Minnesota Republican Party Chairwoman Jennifer Carnahan said the convention’s focus will include the economy, strong borders and “standing strong with the American worker.”
That would match the RNC’s push in rural parts of a state where Trump signs are already much more prevalent than those of Democratic nominee Joe Biden. Unlike past election cycles, the Republicans also have outpaced the Democrats in voter contacts across the state, particularly in in-person canvassing and door-knocking.
Trump’s push in Minnesota, which he has vowed to flip for Republicans for the first time since 1972, has been a boon for the local party.
“They’re swimming on the back of a whale, which is called the Trump campaign,” said retired Carleton College political scientist Steven Schier. “The Minnesota Republican Party is not organizationally competitive with the DFL in terms of fundraising, get out the vote, voter contact. The Trump campaign is attempting to make up that shortcoming.”
To Schier, that makes it all the more surprising that the state delegation is not getting a bigger role in the convention. “You would think that Minnesotans would be featured in a significant way in this convention because of all of the resources that the campaign has focused on Minnesota.”
But Minnesota — Minneapolis in particular — is expected to get a starring role in some of the convention’s messaging on law and order, a theme that plays on the riots following the police killing of George Floyd and the ensuing efforts by the Minneapolis City Council to defund the police.
“The Minneapolis City Council, they’re just making it so easy,” Lindell said.
The dark side of that message has extended to the state party’s reluctance to make public its full roster of national delegates.

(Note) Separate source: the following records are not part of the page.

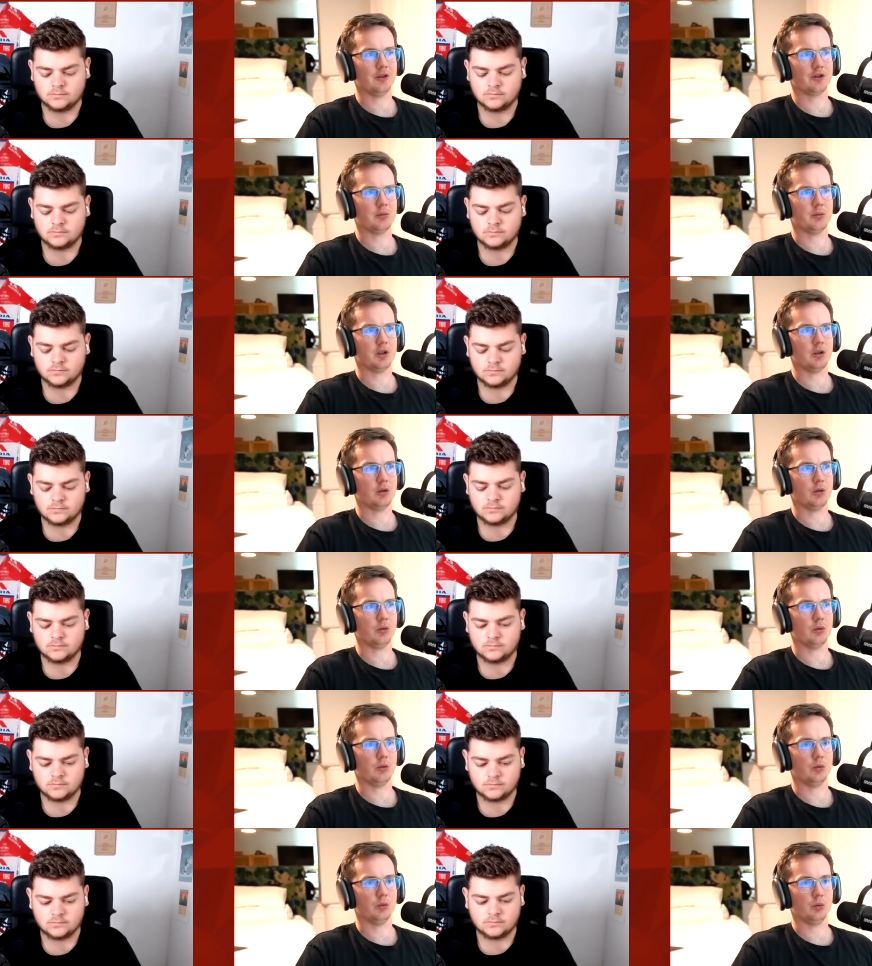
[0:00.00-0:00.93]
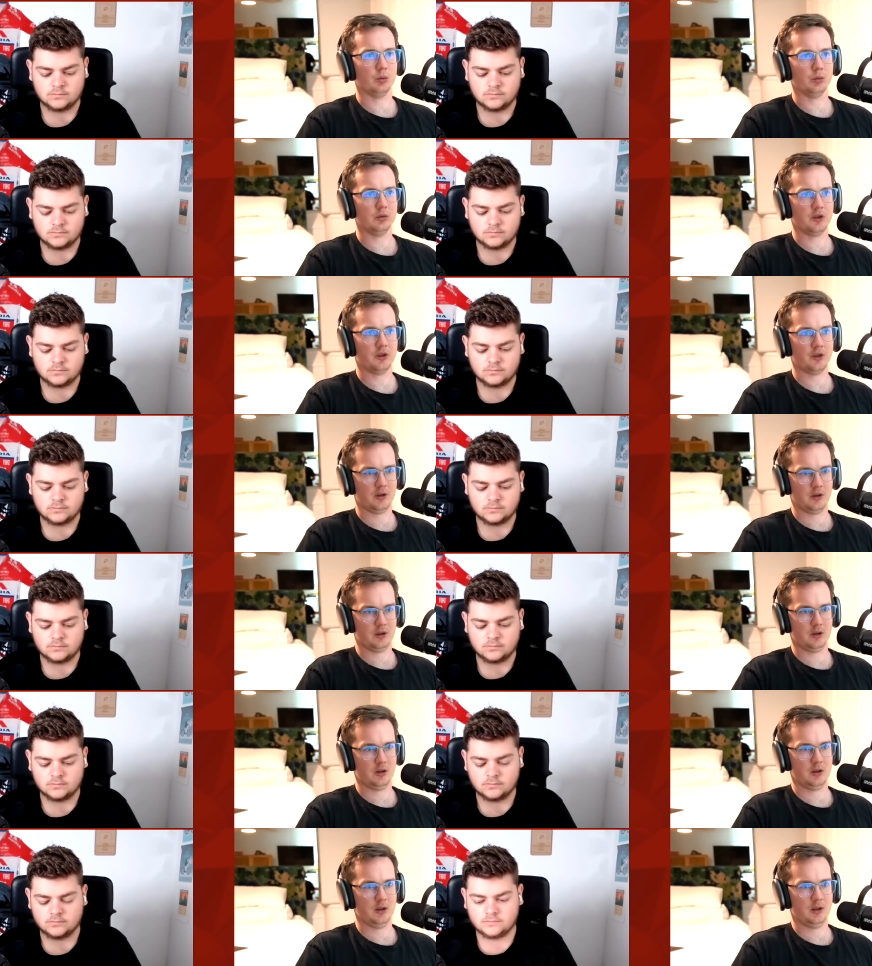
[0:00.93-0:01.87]
Speaker 1: to be called
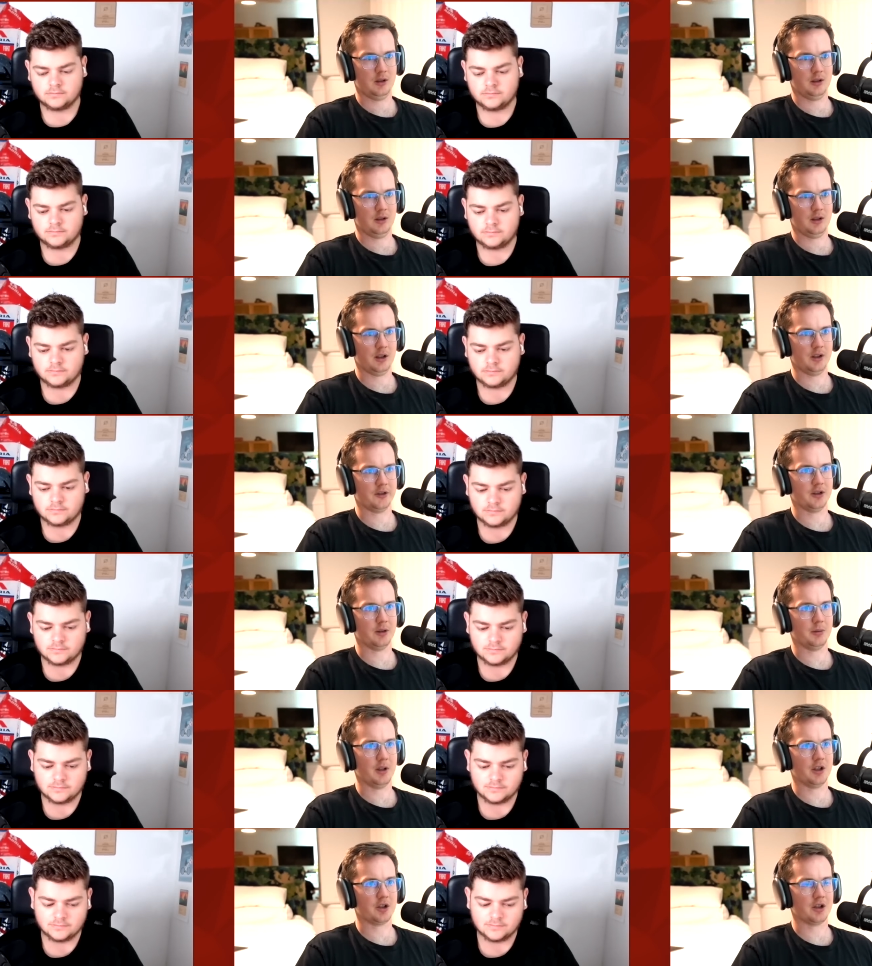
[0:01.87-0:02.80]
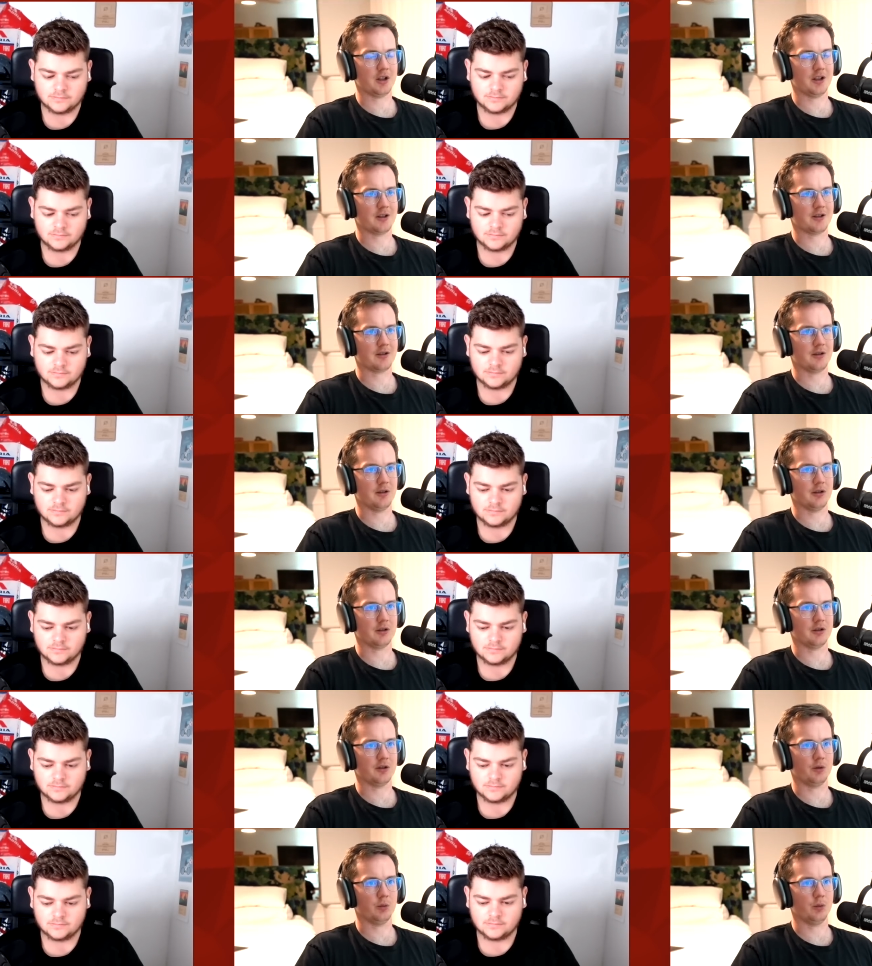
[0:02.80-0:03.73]
Antoine Machet
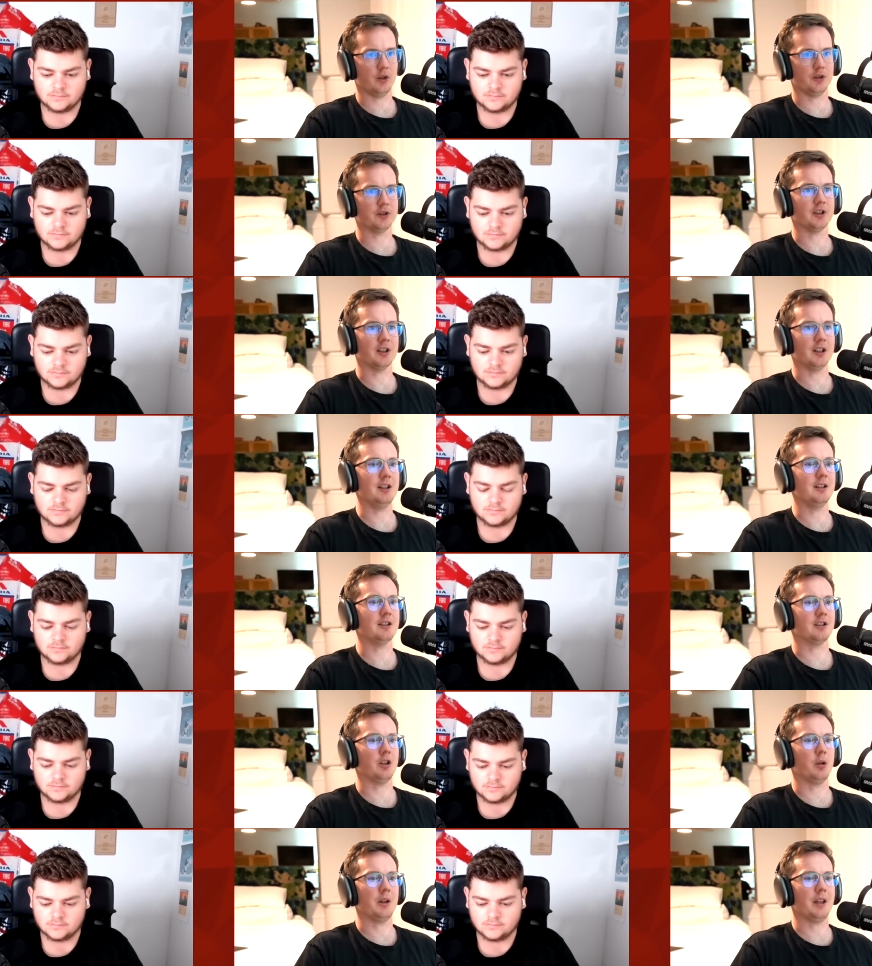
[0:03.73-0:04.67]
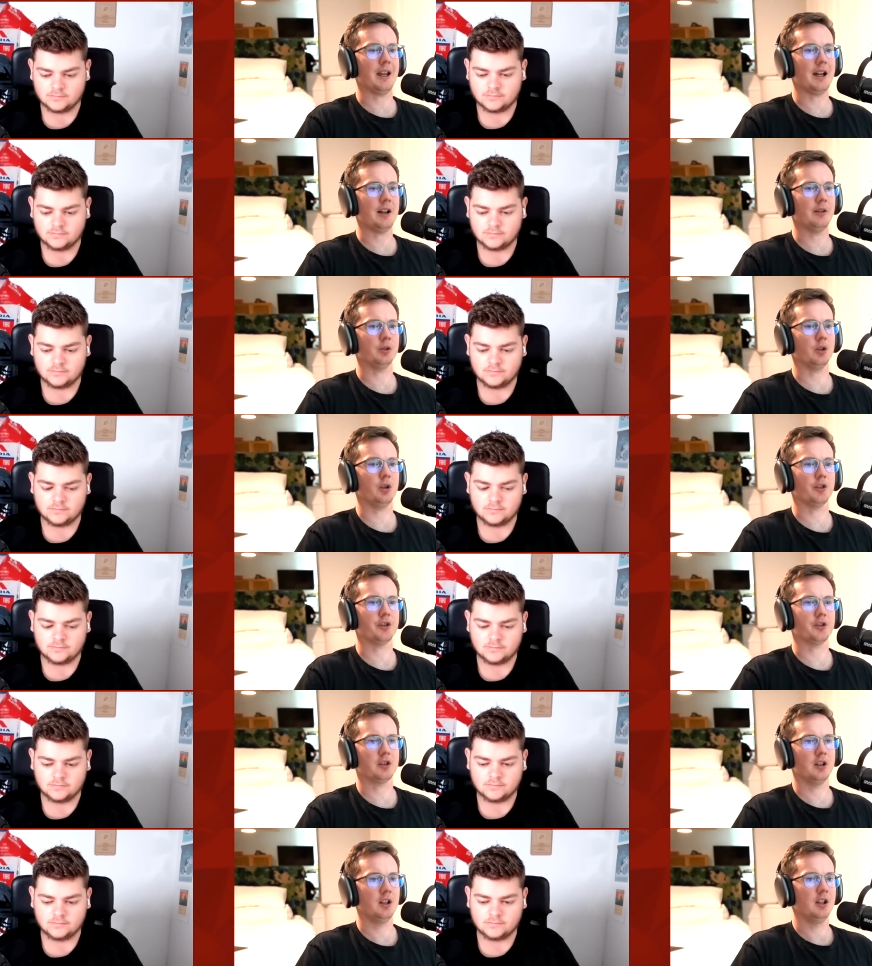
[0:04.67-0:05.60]
Circus Wanty. So we have
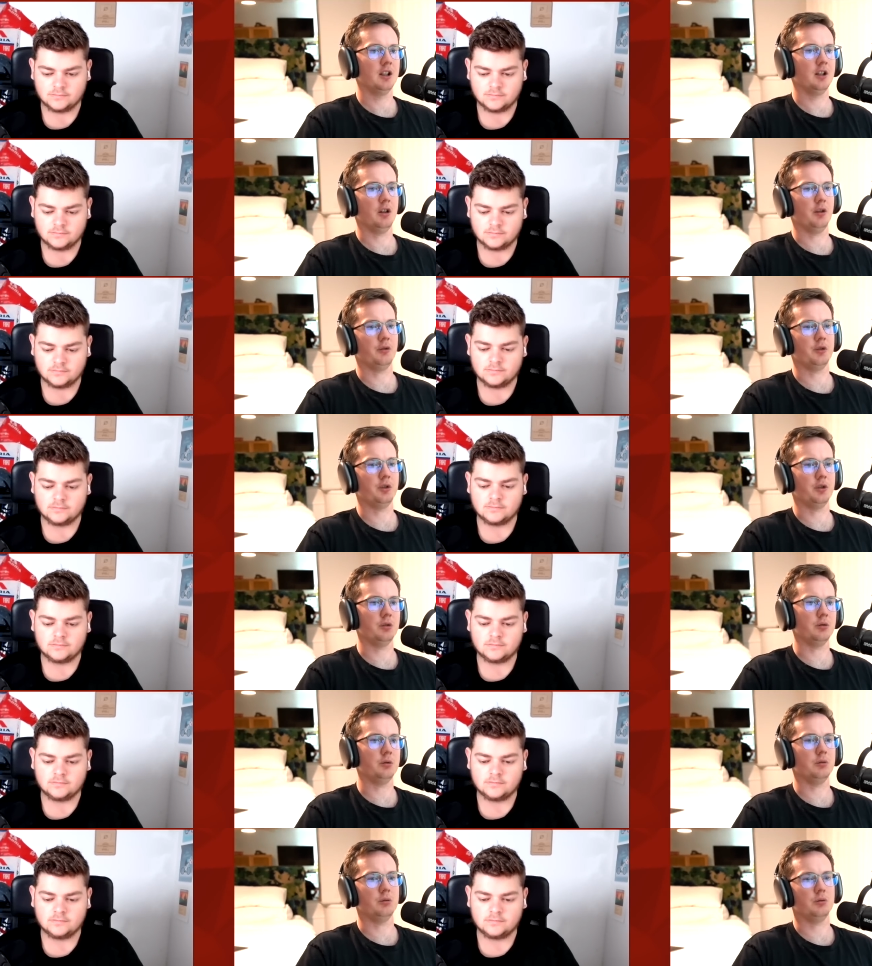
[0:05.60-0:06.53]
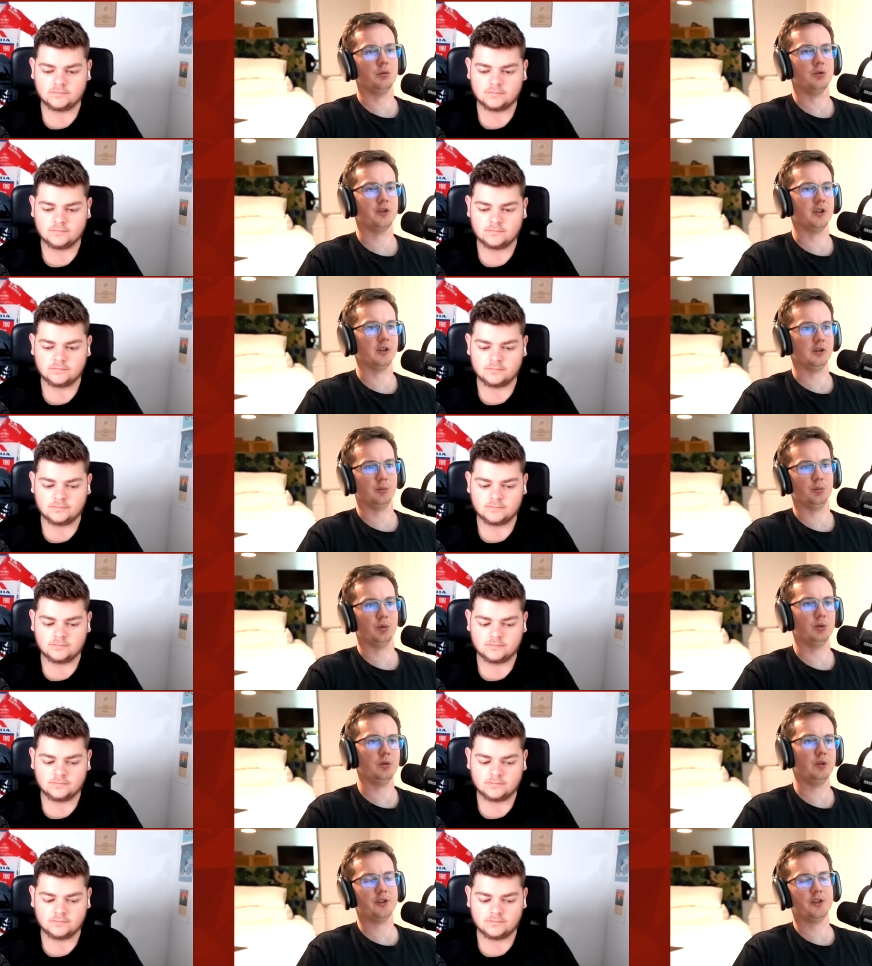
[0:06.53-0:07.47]
lost a few
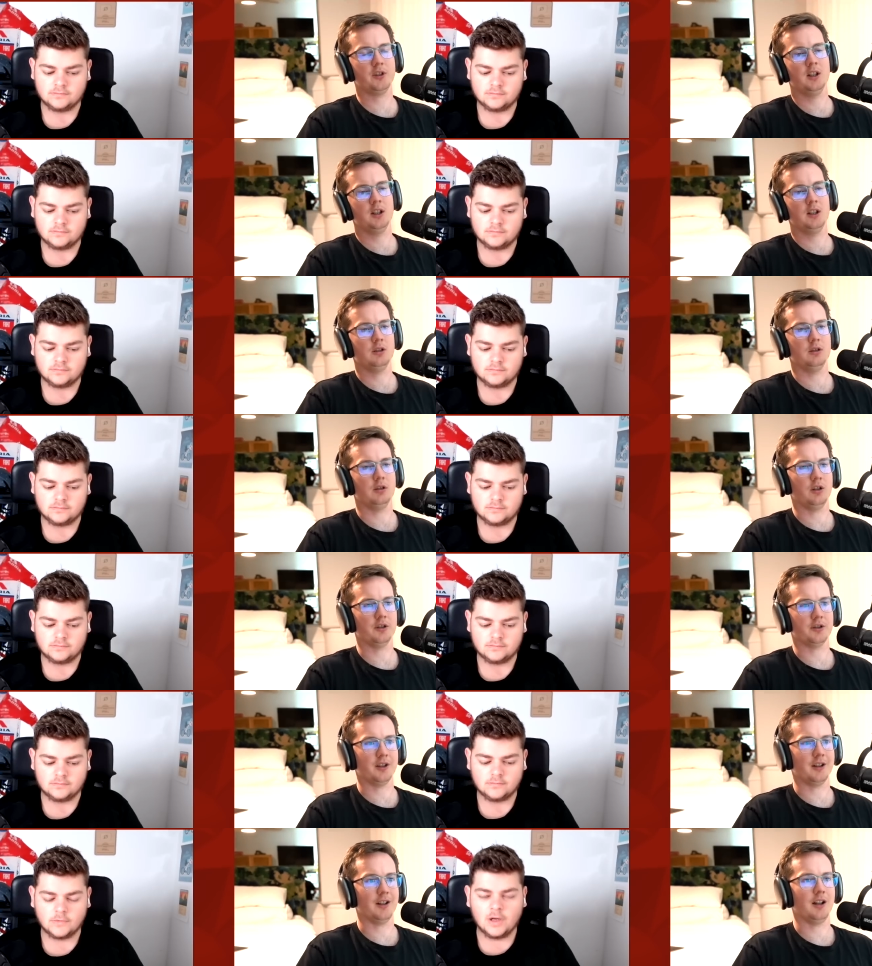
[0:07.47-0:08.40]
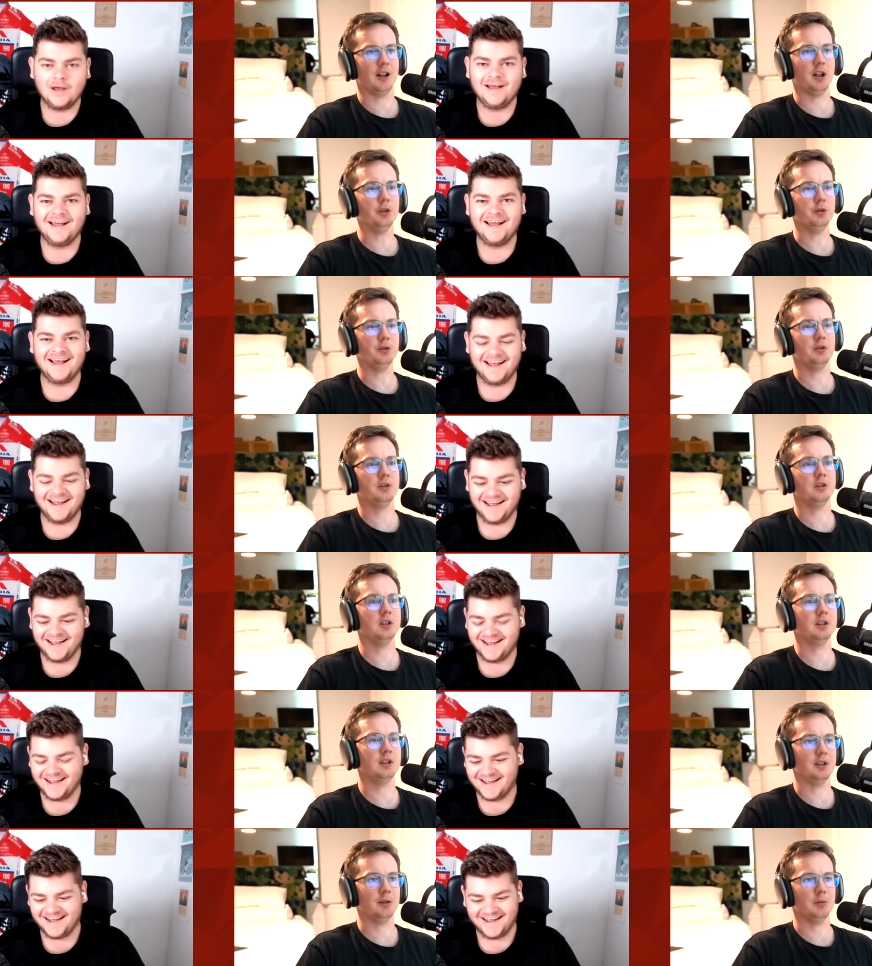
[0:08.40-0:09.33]
syllables. Not enough,
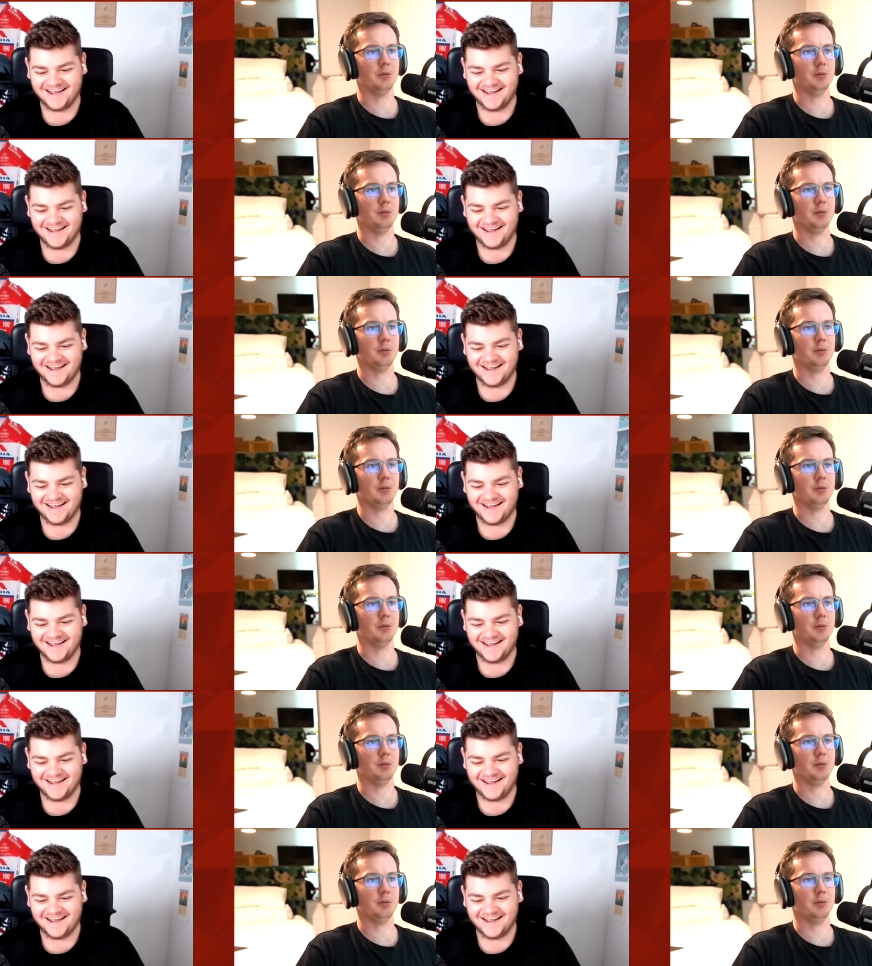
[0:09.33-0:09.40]
in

Of the 39 delegates, 16 declined to release their names to the media.
Carnahan, in an e-mail explaining the party’s decision, wrote it off as a sign of the times: “Given the vitriol and hate that we’ve seen brought forth by the left in showing up at people’s homes, hitting piñata effigies, yelling at children, proudly chanting, ‘Let’s watch cities burn,’ people are fearful.”
Staff writer Torey Van Oot contributed to this report.